Enflasyonla mücadeleyi her şeyin önüne koymalıyız

09 Eki 2019 İlgili Dosya
Enflasyonla mücadeleyi her şeyin önüne koymalıyız

TÜSİAD Yönetim Kurulu Başkanı Simone Kaslowski "İstanbul Finans Zirvesi"nin açılışında bir konuşma yaptı.

Simone Kaslowski’nin konuşmasından satır başları şöyle:

Başarılı bir ekonominin göstergesinin yalnızca yüksek büyüme olmadığı, büyümenin sürdürülebilirliğinin ve sağlıklı bir şekilde finanse edilmesinin de aynı derecede önemli olduğu konusunda artık sanırım hepimiz hem fikiriz.

TL finansman imkanlarını genişletmeliyiz. Uzun vadeli, düşük maliyetli, kendi para birimimiz cinsinden finansmana ihtiyacımız var. Bunun en temel koşulu da düşük tek haneli enflasyonun kalıcı olarak sağlanmasıdır.

Finansman kaynaklarımızı çeşitlendirmeliyiz. Sermaye piyasalarımız bankacılığın yanında maalesef çok zayıf kaldı. Bunun çok çeşitli nedenleri var ama burada da fiyat istikrarını sağlamak öncelikli. Bu yüzden enflasyonla mücadeleyi her şeyin önüne koymalıyız.

Dünyadaki tecrübeler enflasyon hedeflemesi yapan bağımsız bir Merkez bankasının daha başarılı olduğunu göstermektedir. Ancak para politikası tek başına yeterli olamaz. Enflasyon hedefiyle uyumlu maliyesi politikalarına ihtiyaç var.

Piyasa etkinliğini bozmadan yatırımcıyı koruyan güçlü hukuki alt yapıyla yatırımcının kafasında soru işareti bırakmayan bir düzene ihtiyaç var. Yatırımcıların burada ülkemizde, uyuşmazlıklarını rahatlıkla çözebileceklerine inanmalarını istiyoruz.

Bütün bunlar hızlı çalışan, finansal konularda uzmanlaşmış, bağımsız adil bir yargı sistemine olan ihtiyacın büyüklüğünü ortaya koyuyor. Dolayısıyla yargı reformunu da finans dünyası için oldukça kritik görüyoruz.

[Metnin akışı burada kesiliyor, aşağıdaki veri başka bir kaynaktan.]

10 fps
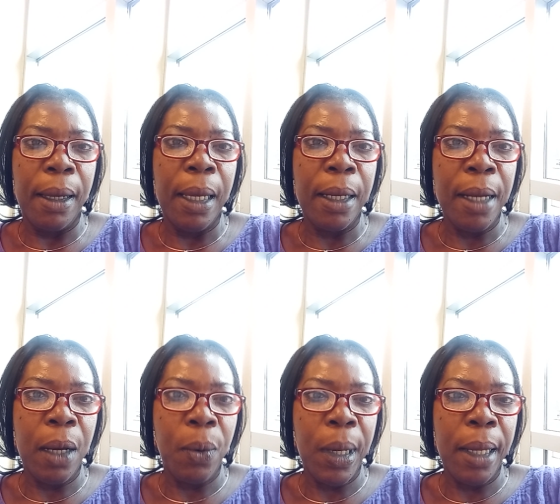and
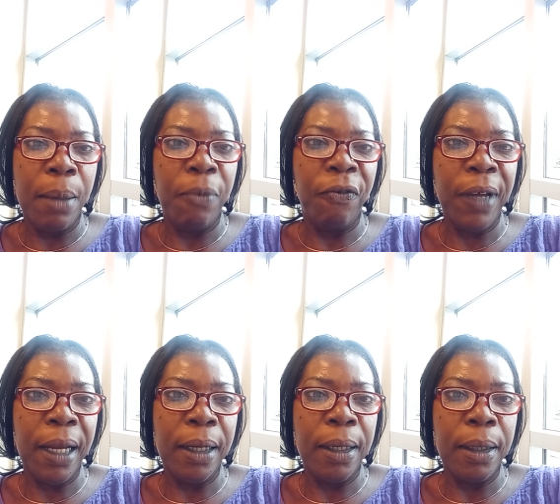now I am
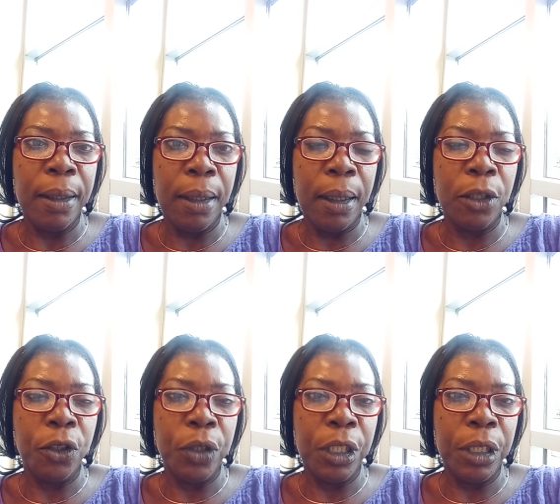filing a
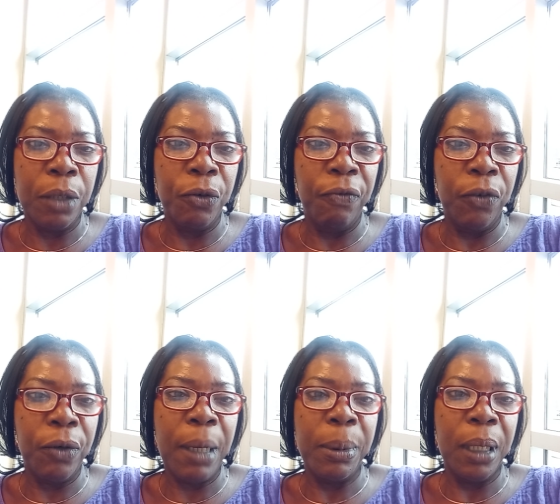judicial review
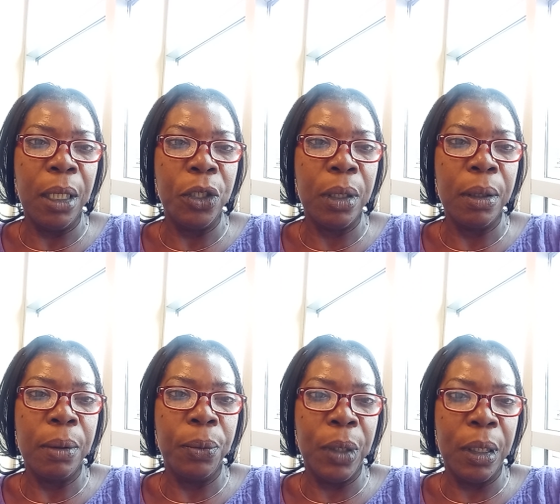
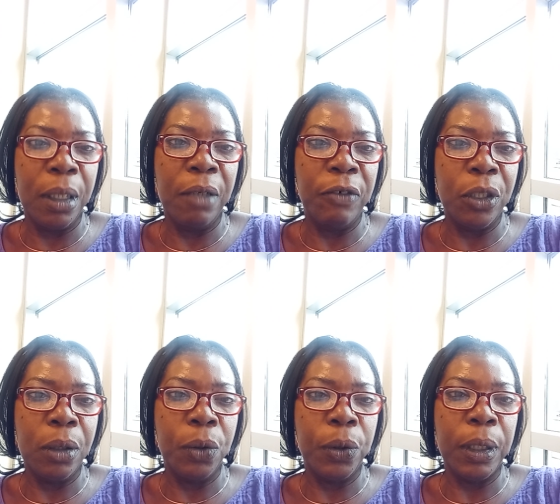application with the
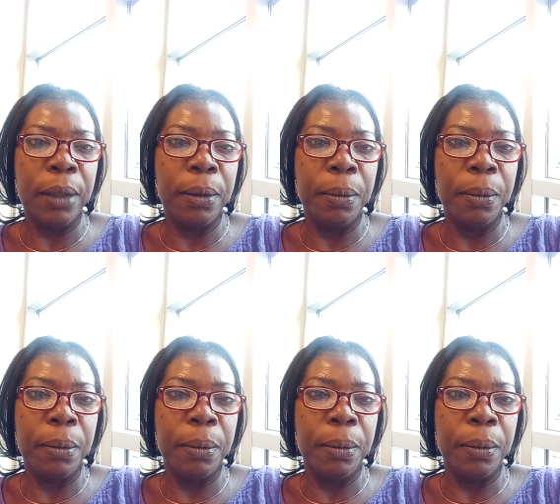Divisional Court.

Güveni pekiştiren bir başka unsur da güçlü kurumlara sahip olmak. Piyasa düzenleyici özerk kurumlarımızın etkinliği ve bağımsızlığı başta olmak üzere liyakat kriterlerinin esas alınması son derece önemli.

Hızlı ve yürütmeyle uyumlu çalışan kurumlara ihtiyaç olduğu tartışmasızdır. Diğer yandan kurumların bağımsızlıkları üzerine düşebilecek en ufak bir şüphe tüm finans sistemimizi derinden yaralamaktadır.

Öncelikle sanayi odaklı, verimliliği artırmak suretiyle rekabet gücümüzü artıracak bir programa mutlaka ihtiyacımız var. Zira, ancak verimlilik temelli bir büyüme finansal istikrarı tehlikeye atmadan sürdürülebilir.

Tüketimi ve yatırımları canlandırmak için öncelik güvenin tesis edilmesi:

  • YEP’in etkili uygulanması,
  • Toplumun benimsediği bir yapısal reform programı
  • Kurumların güçlenmesi,
  • Yargı reformunda somut sonuçlar
  • AB sürecinde acil reformlar ve gümrük birliğinin güncellenmesi, ifade özgürlüğü, her alanda özgür toplum güveni tesis edecek, böylelikle Türkiye küresel rekabette güçlenecek, ekonomi canlanacak ve büyüme normal seviyesine gelecektir.